> [WHAT THE TASK REQUIRES]: Please give every record below again exactly, and keep the pictures out.

> [AVAILABLE DATA]:
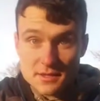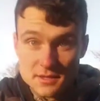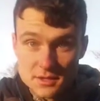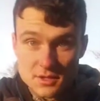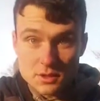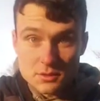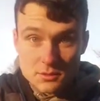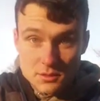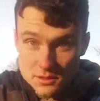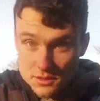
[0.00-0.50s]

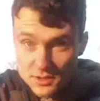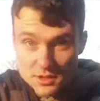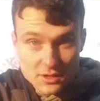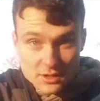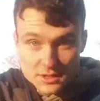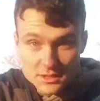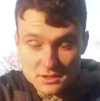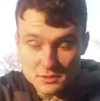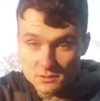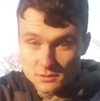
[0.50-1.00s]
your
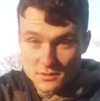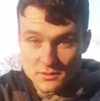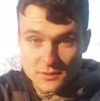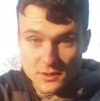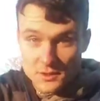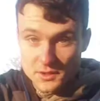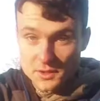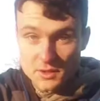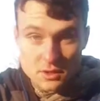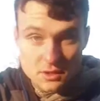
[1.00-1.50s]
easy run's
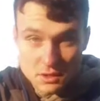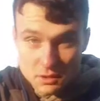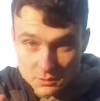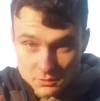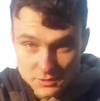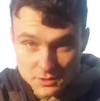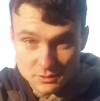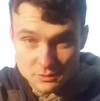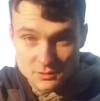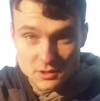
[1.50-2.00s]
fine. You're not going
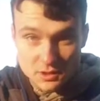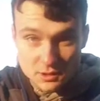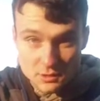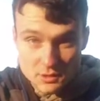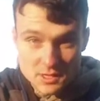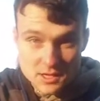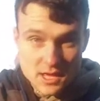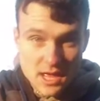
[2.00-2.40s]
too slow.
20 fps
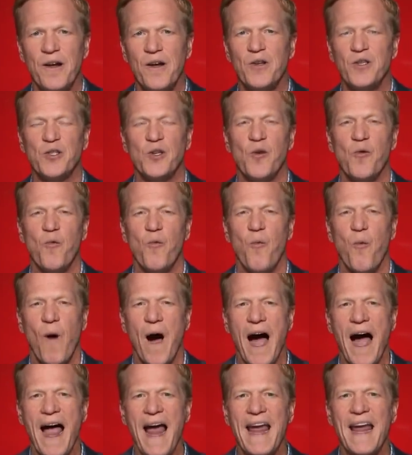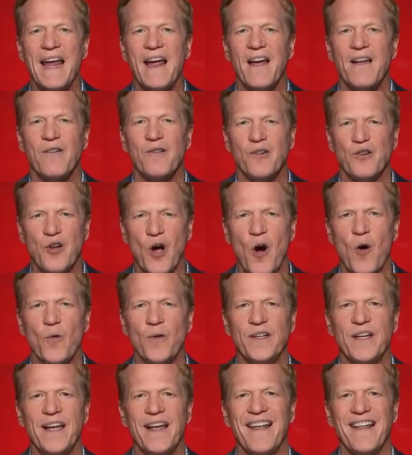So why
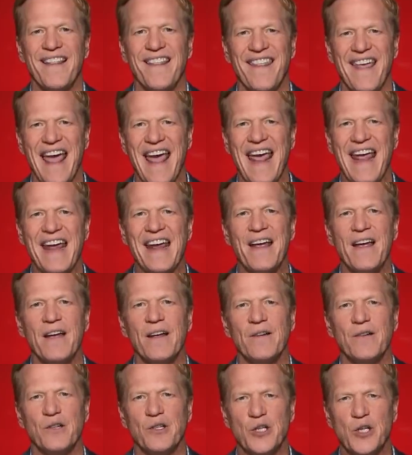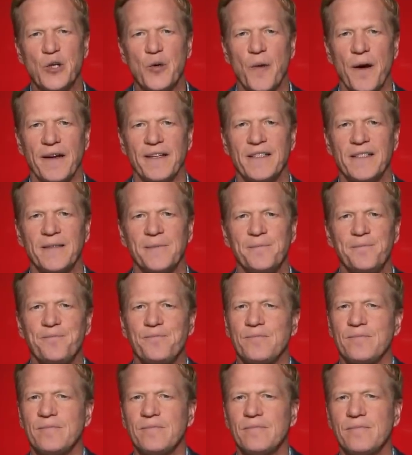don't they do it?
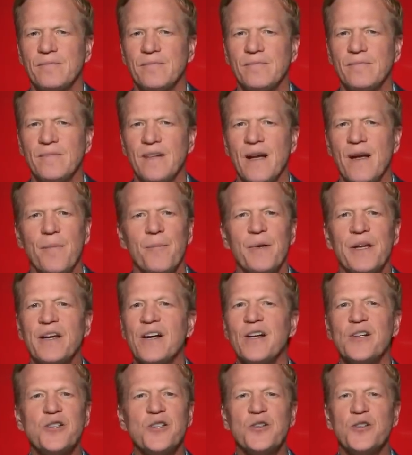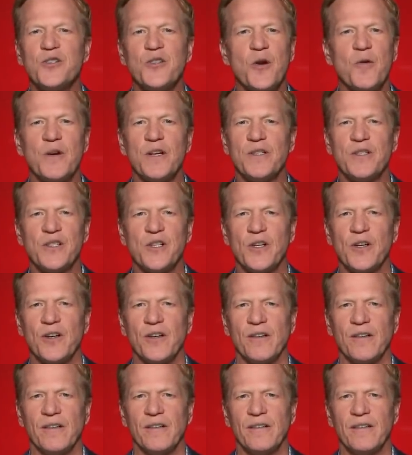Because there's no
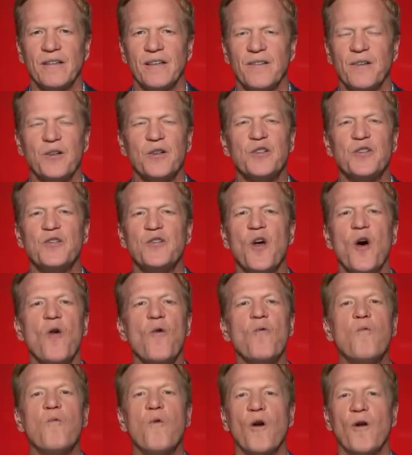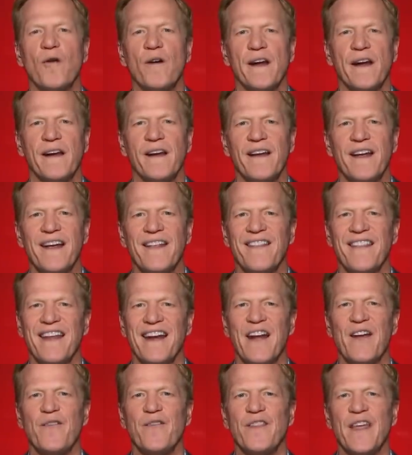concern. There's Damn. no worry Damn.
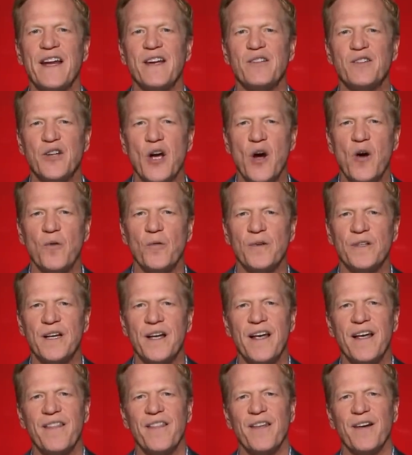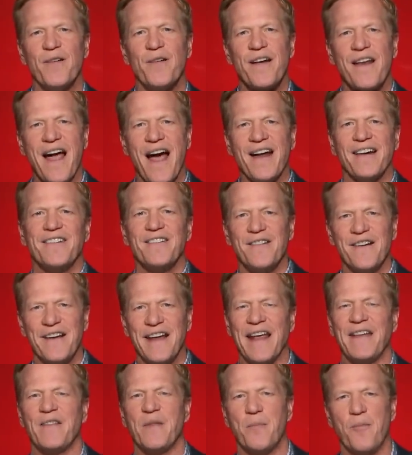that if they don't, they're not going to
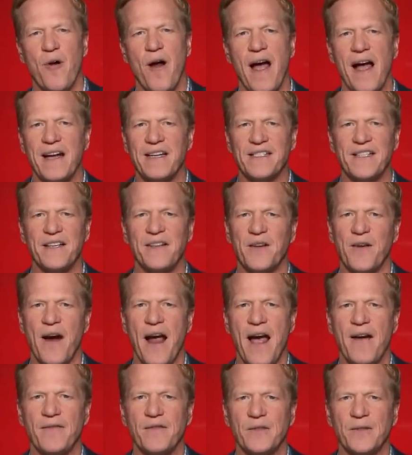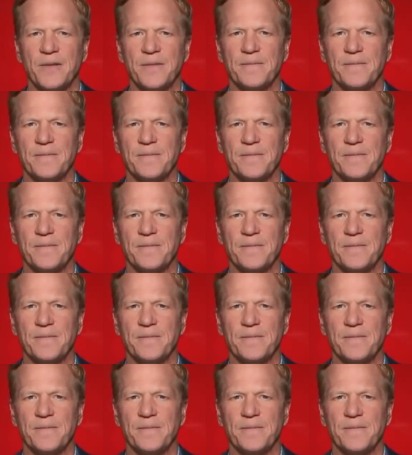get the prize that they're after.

> [RESPONSE]:
[0.00-0.50s]

[0.50-1.00s]
your
[1.00-1.50s]
easy run's
[1.50-2.00s]
fine. You're not going
[2.00-2.40s]
too slow.
20 fps
So why
don't they do it?
Because there's no
concern. There's Damn. no worry Damn.
that if they don't, they're not going to
get the prize that they're after.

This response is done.